For information on all kg_extractors, see the documentation.

Now that our graph is created, we can query it.

As is the theme with this notebook, we will be using a lower-level API and constructing all our retrievers ourselves!

from llama_index.core.indices.property_graph import (
LLMSynonymRetriever,
VectorContextRetriever,
)
llm_synonym = LLMSynonymRetriever(
index.property_graph_store,
llm=Ollama(
model="llama3",
request_timeout=3600,
# Manually set the context window to limit memory usage
context_window=8000,
),
include_text=False,
)
vector_context = VectorContextRetriever(
index.property_graph_store,
embed_model=HuggingFaceEmbedding(model_name="BAAI/bge-small-en-v1.5"),
include_text=False,
)
retriever = index.as_retriever(
sub_retrievers=[
llm_synonym,
vector_context,
]
)
nodes = retriever.retrieve("What happened at Interleaf?")
for node in nodes:
print(node.text)
Interleaf -> HAS -> Paul Graham
Interleaf -> HAS -> Emacs
Interleaf -> HAS -> Release Engineering
Interleaf -> HAS -> Viaweb
Interleaf -> HAS -> Y Combinator
Interleaf -> HAS -> impressive technology
Interleaf -> HAS -> smart people

We can also create a query engine with similar syntax.

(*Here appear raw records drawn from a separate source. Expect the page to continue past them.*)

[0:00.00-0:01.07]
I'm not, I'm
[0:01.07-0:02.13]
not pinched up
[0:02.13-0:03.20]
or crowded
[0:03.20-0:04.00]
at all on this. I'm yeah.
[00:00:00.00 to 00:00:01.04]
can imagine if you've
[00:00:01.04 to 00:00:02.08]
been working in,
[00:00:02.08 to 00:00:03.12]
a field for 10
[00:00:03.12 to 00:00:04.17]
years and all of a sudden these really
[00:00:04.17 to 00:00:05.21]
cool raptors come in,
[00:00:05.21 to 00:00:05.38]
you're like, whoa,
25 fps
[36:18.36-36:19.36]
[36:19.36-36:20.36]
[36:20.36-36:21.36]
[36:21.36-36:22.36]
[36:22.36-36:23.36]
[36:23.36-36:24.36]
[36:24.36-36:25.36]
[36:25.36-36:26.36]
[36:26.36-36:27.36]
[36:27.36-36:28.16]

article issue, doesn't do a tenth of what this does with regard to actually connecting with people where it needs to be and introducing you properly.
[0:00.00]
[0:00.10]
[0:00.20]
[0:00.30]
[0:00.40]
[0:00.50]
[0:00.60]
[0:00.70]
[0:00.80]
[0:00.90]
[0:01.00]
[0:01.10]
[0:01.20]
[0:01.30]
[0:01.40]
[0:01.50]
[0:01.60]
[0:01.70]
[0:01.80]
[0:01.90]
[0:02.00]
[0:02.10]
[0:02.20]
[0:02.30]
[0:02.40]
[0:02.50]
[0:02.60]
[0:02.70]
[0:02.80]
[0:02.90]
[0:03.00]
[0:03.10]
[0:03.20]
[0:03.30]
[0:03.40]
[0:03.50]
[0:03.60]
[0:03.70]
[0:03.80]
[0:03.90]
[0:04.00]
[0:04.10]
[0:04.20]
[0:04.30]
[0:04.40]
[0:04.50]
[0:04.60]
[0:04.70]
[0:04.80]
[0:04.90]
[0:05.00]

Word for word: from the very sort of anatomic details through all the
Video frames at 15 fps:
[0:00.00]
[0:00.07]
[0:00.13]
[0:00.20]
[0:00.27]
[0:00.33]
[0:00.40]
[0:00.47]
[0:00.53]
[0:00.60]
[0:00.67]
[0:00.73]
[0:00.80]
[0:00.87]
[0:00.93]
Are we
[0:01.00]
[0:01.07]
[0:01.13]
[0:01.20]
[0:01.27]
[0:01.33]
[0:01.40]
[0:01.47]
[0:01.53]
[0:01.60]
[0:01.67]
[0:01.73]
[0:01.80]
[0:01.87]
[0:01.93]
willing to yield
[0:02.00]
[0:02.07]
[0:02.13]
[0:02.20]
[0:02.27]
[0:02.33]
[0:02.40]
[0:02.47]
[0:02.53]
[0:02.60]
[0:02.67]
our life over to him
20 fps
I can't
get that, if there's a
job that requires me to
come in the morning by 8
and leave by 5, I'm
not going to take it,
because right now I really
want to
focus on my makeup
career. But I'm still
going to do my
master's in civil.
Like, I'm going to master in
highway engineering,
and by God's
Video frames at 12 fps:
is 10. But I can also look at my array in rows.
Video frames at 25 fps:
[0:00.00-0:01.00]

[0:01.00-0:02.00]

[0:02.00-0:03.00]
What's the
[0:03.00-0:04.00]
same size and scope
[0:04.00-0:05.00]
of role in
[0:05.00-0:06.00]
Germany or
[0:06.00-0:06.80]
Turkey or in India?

query_engine = index.as_query_engine(
sub_retrievers=[
llm_synonym,
vector_context,
],
llm=Ollama(
model="llama3",
request_timeout=3600,
# Manually set the context window to limit memory usage
context_window=8000,
),
)
response = query_engine.query("What happened at Interleaf?")
print(str(response))
Paul Graham worked there, as well as other smart people. Emacs was also present.

For more info on all retrievers, see the complete guide.